REQUIRED ACTION —
Every line of the listing below must be printed again exactly, apart from its pictures.

RECORD EXTRACTS —

*****

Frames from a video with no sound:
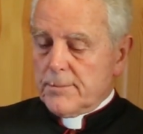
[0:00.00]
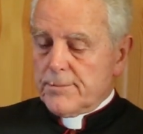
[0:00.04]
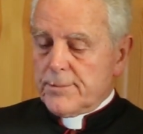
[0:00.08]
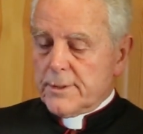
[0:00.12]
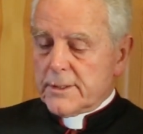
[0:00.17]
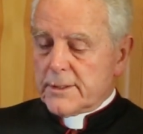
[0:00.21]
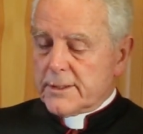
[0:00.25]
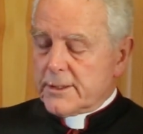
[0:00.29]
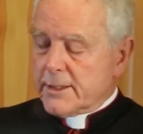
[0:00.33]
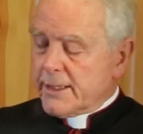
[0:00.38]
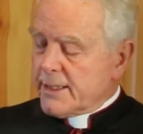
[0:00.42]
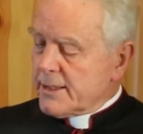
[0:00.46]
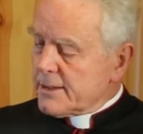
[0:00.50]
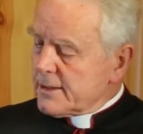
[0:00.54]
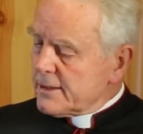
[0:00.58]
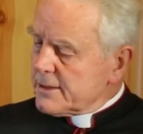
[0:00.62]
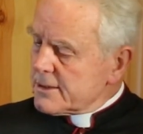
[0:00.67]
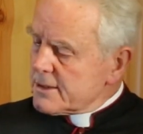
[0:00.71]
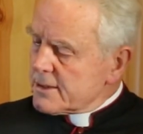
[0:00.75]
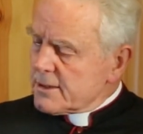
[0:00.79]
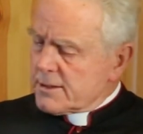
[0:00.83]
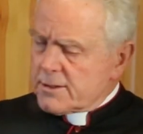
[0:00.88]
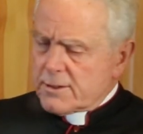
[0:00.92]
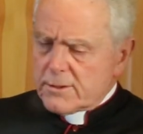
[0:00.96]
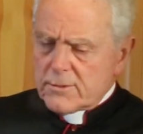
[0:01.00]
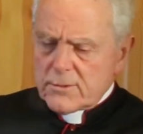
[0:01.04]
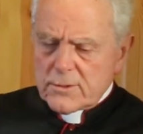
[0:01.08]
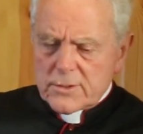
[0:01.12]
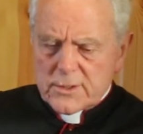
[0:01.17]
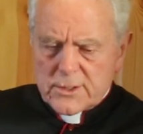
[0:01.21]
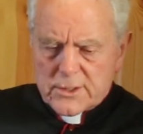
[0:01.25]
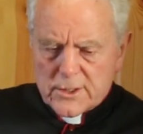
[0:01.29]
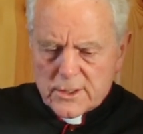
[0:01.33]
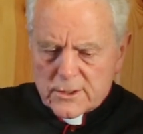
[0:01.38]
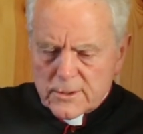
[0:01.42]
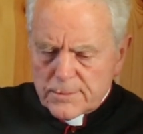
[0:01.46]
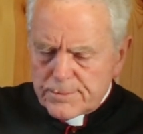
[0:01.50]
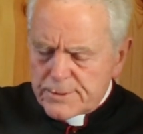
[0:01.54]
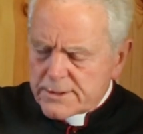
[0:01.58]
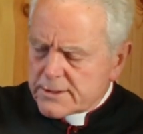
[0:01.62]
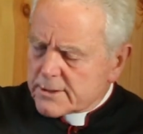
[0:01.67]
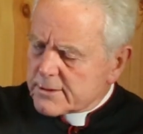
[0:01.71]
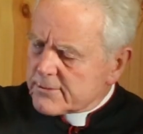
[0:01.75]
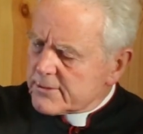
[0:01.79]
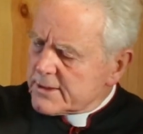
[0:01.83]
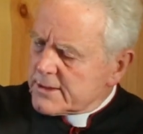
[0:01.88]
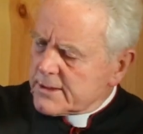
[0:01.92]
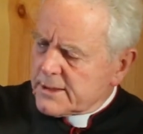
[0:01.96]
But the Catholics are too dopey
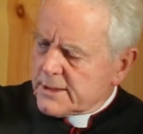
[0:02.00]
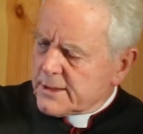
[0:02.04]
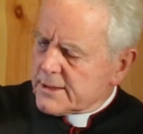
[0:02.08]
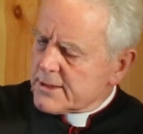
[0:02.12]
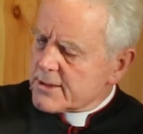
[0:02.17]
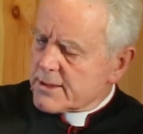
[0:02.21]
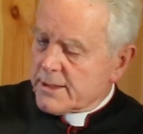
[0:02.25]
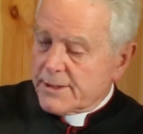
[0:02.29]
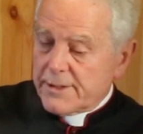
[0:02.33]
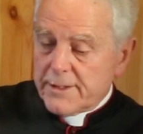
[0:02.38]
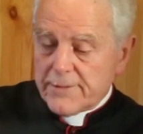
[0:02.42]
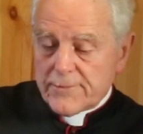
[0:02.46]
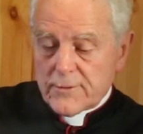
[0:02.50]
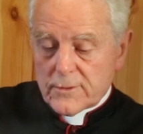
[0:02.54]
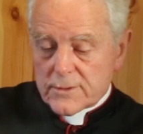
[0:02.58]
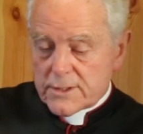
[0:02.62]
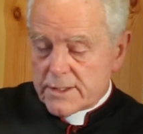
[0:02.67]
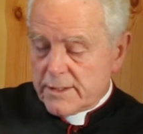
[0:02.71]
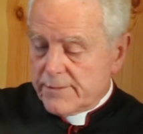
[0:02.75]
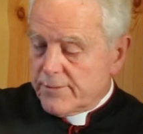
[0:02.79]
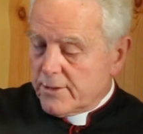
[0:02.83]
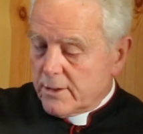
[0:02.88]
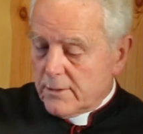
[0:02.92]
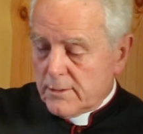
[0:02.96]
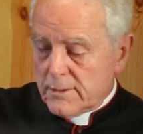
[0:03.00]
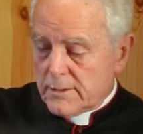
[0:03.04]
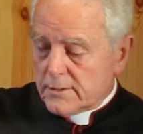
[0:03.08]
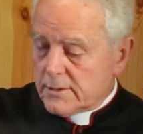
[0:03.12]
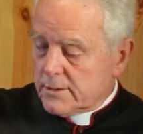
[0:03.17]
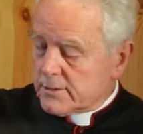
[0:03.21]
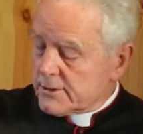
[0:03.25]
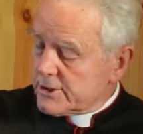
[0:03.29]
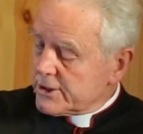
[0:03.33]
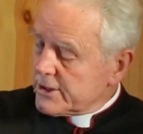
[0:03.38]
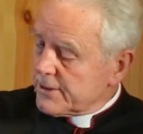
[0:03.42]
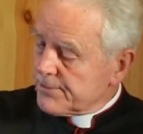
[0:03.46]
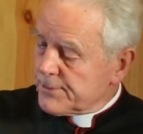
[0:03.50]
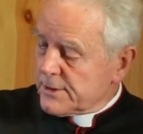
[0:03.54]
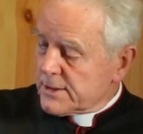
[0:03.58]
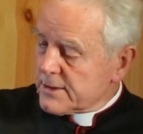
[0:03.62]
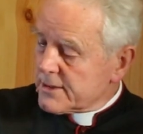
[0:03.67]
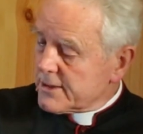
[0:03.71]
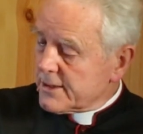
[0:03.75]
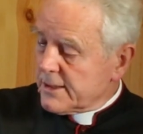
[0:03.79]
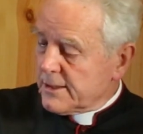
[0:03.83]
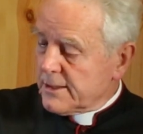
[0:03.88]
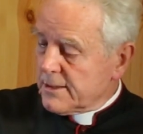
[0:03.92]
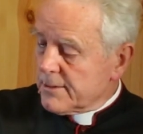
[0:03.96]
to realize, and of course they've no longer got
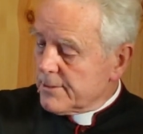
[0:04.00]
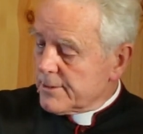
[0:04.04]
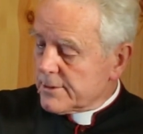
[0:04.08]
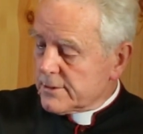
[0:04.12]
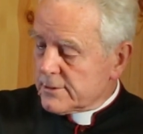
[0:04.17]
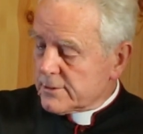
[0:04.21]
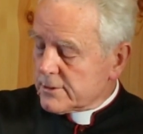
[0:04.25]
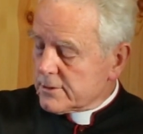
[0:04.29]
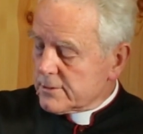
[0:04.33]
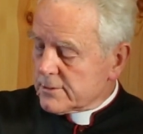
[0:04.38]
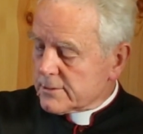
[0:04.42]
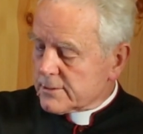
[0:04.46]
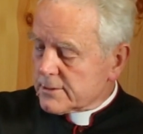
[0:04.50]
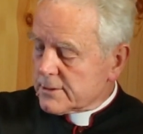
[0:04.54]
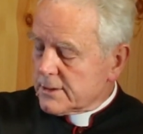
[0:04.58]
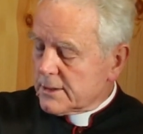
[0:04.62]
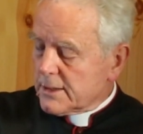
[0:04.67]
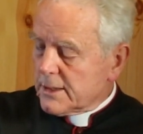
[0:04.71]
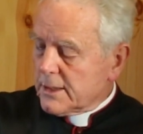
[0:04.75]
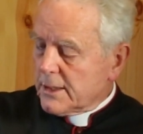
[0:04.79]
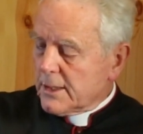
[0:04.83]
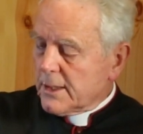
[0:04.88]
shepherds telling them the truth.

*****

FINISHED EXERCISE —
Frames from a video with no sound:
[0:00.00]
[0:00.04]
[0:00.08]
[0:00.12]
[0:00.17]
[0:00.21]
[0:00.25]
[0:00.29]
[0:00.33]
[0:00.38]
[0:00.42]
[0:00.46]
[0:00.50]
[0:00.54]
[0:00.58]
[0:00.62]
[0:00.67]
[0:00.71]
[0:00.75]
[0:00.79]
[0:00.83]
[0:00.88]
[0:00.92]
[0:00.96]
[0:01.00]
[0:01.04]
[0:01.08]
[0:01.12]
[0:01.17]
[0:01.21]
[0:01.25]
[0:01.29]
[0:01.33]
[0:01.38]
[0:01.42]
[0:01.46]
[0:01.50]
[0:01.54]
[0:01.58]
[0:01.62]
[0:01.67]
[0:01.71]
[0:01.75]
[0:01.79]
[0:01.83]
[0:01.88]
[0:01.92]
[0:01.96]
But the Catholics are too dopey
[0:02.00]
[0:02.04]
[0:02.08]
[0:02.12]
[0:02.17]
[0:02.21]
[0:02.25]
[0:02.29]
[0:02.33]
[0:02.38]
[0:02.42]
[0:02.46]
[0:02.50]
[0:02.54]
[0:02.58]
[0:02.62]
[0:02.67]
[0:02.71]
[0:02.75]
[0:02.79]
[0:02.83]
[0:02.88]
[0:02.92]
[0:02.96]
[0:03.00]
[0:03.04]
[0:03.08]
[0:03.12]
[0:03.17]
[0:03.21]
[0:03.25]
[0:03.29]
[0:03.33]
[0:03.38]
[0:03.42]
[0:03.46]
[0:03.50]
[0:03.54]
[0:03.58]
[0:03.62]
[0:03.67]
[0:03.71]
[0:03.75]
[0:03.79]
[0:03.83]
[0:03.88]
[0:03.92]
[0:03.96]
to realize, and of course they've no longer got
[0:04.00]
[0:04.04]
[0:04.08]
[0:04.12]
[0:04.17]
[0:04.21]
[0:04.25]
[0:04.29]
[0:04.33]
[0:04.38]
[0:04.42]
[0:04.46]
[0:04.50]
[0:04.54]
[0:04.58]
[0:04.62]
[0:04.67]
[0:04.71]
[0:04.75]
[0:04.79]
[0:04.83]
[0:04.88]
shepherds telling them the truth.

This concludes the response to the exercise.